Who makes that rack?


----------



## Hippie (May 12, 2011)

jeffmoss26 said:


> Not bad, seen worse. I would prefer plywood over OSB for sure.


that was my first thought


----------



## HARRY304E (Sep 15, 2010)

Wired4Life10 said:


> 9800 sq ft
> Basic system with each tv having Ethernet, coax, and a 22/4 cable for attaching ir blasters to. Downstairs living room and theater obviously have wiring closets for components so they have their own remote base stations. Some rooms also have cat5e for phone as well and the elevator has a phone to meet building code. I'll post pics of theater once it's complete.


Good work.:thumbsup:


----------



## Wired4Life10 (Jul 9, 2011)

Hippie said:


> that was my first thought


Builder supplied it. Was given short notice on quote and didn't have time to write a detailed spec sheet but I agree on the plywood.


----------



## Wired4Life10 (Jul 9, 2011)

FlyingSparks said:


> Who makes that rack?


Honestly? No clue. When I have customers who move into a new storefront and old gear is there that is getting tossed, I grab it and store it for 6 months. If it doesn't get used at some point, it goes to the recycling center. 

This situation was one where the homeowner didn't want to pay for a rack and I knew he needed it so since I got it for free (used), I charged him an installation fee and a patch panel. The shelf and blank were used as well and all have minor scratches but he's happy because he didn't pay full price and could care less about scratches since it's in the utility room.


----------



## chicken steve (Mar 22, 2011)

Ok , now i'm curious

Do LV guys really say_ 'nice rack'_ on the job....? :jester:

~CS~


----------



## Wired4Life10 (Jul 9, 2011)

chicken steve said:


> Ok , now i'm curious Do LV guys really say 'nice rack' on the job....? :jester: ~CS~


No. The geeks who come on as a one day helper do.


----------



## FlyingSparks (Dec 10, 2012)

Wired4Life10 said:


> No. The geeks who come on as a one day helper do.


Haha nerd is the correct term. Geeks are smart enough to look for real racks.


----------



## Wired4Life10 (Jul 9, 2011)

FlyingSparks said:


> Haha nerd is the correct term. Geeks are smart enough to look for real racks.

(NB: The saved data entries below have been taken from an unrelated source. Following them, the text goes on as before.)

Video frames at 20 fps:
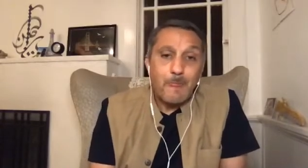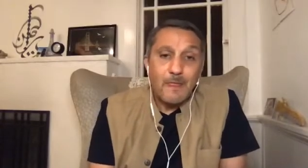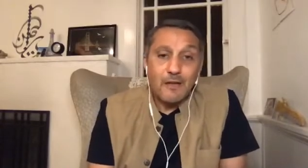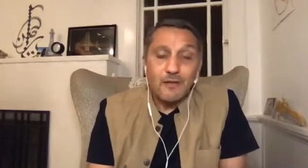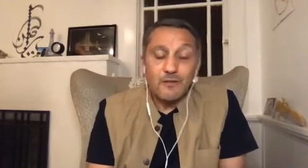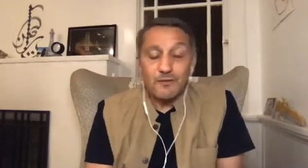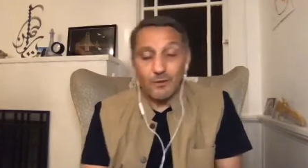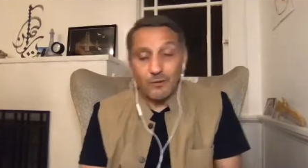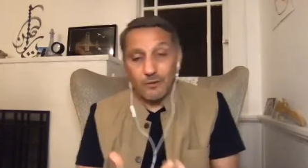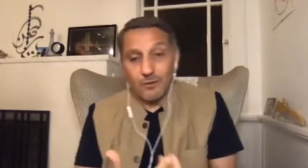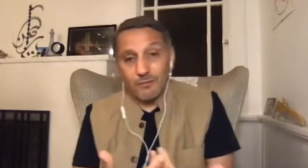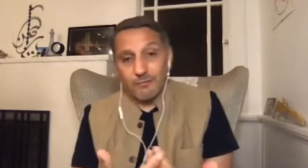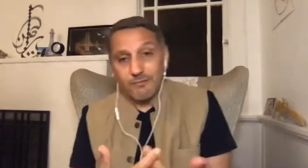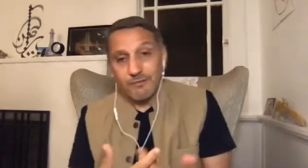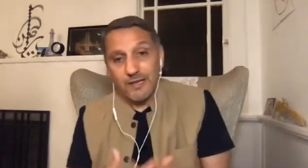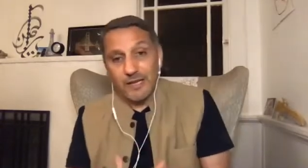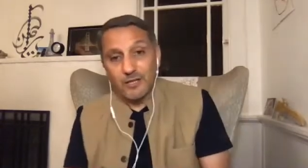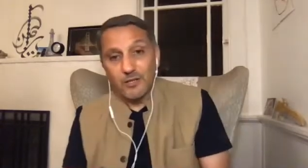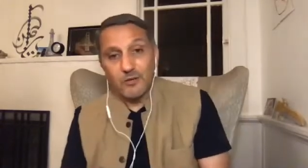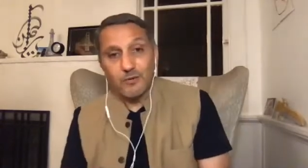So
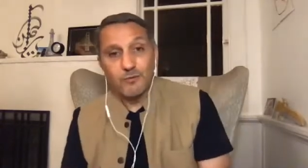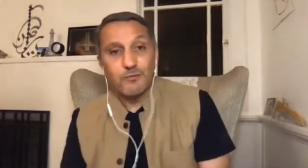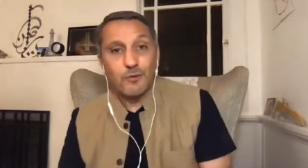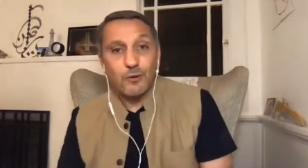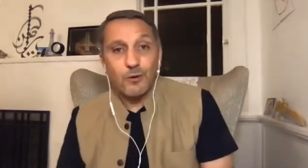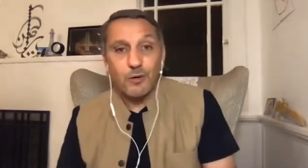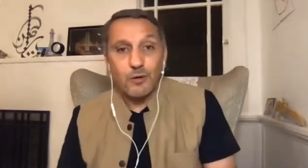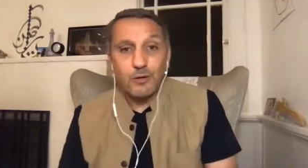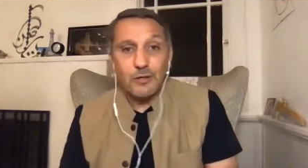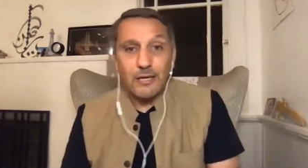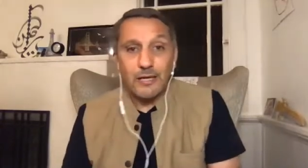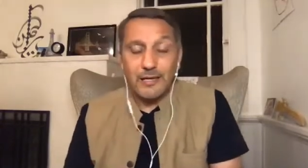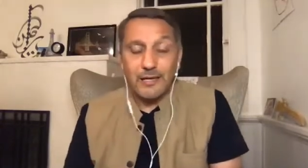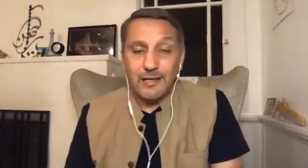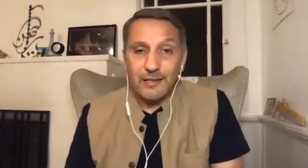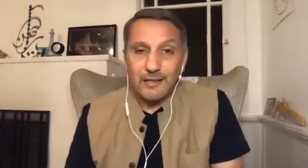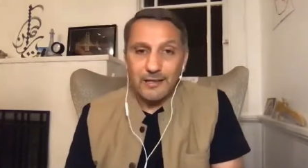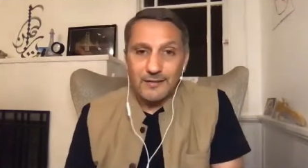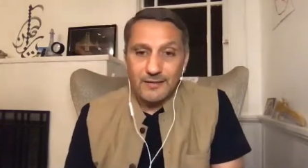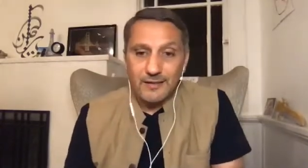thank you for
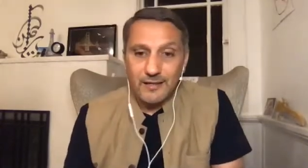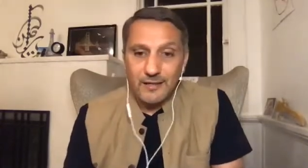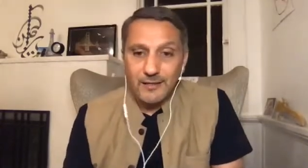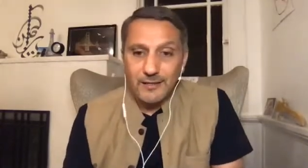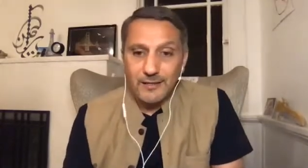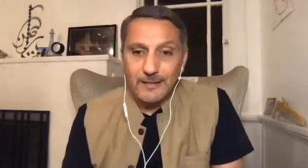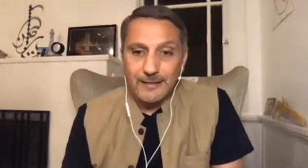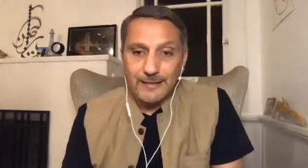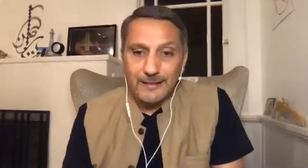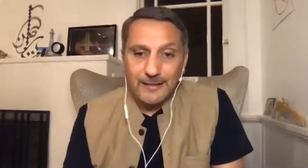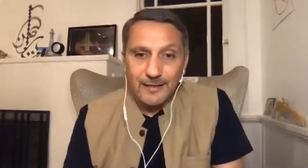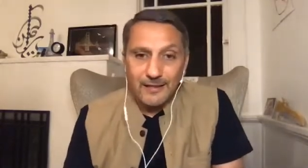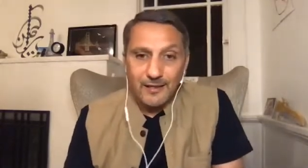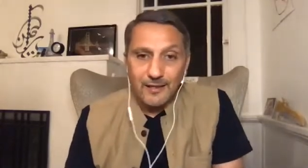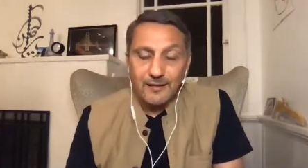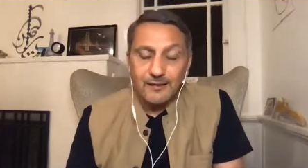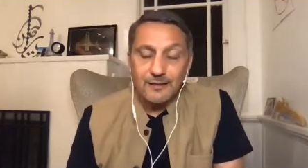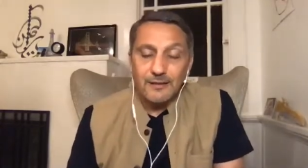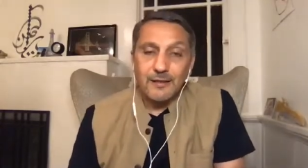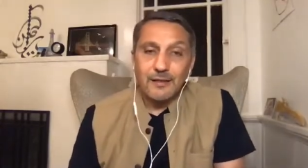listening,
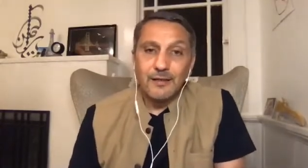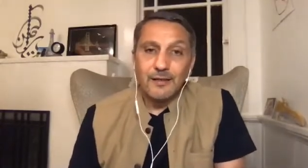and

Need to specify what kind of geek. I'm referring to computer geek, not tech geek.


----------



## CTshockhazard (Aug 28, 2009)

Wired4Life10 said:


> 9800 sq ft





Wired4Life10 said:


> This situation was one where the homeowner didn't want to pay for a rack...


:laughing:  :whistling2:


----------



## Wired4Life10 (Jul 9, 2011)

CTshockhazard said:


> :laughing:  :whistling2:


I know. Wanted the best screen and projector but wouldn't approve a rack for the theater equipment either.


----------



## jza (Oct 31, 2009)

If you had the know how, you could probably do better work.


----------



## Wired4Life10 (Jul 9, 2011)

jza said:


> If you had the know how, you could probably do better work.


Excuse me?


----------



## AllWIRES (Apr 10, 2014)

jeffmoss26 said:


> Not bad, seen worse. I would prefer plywood over OSB for sure.





chewy said:


> Can of white spraypaint makes that look like it will cost $300 more.



I'd probably keep that in mind for next time. Good work anyway :thumbsup:


----------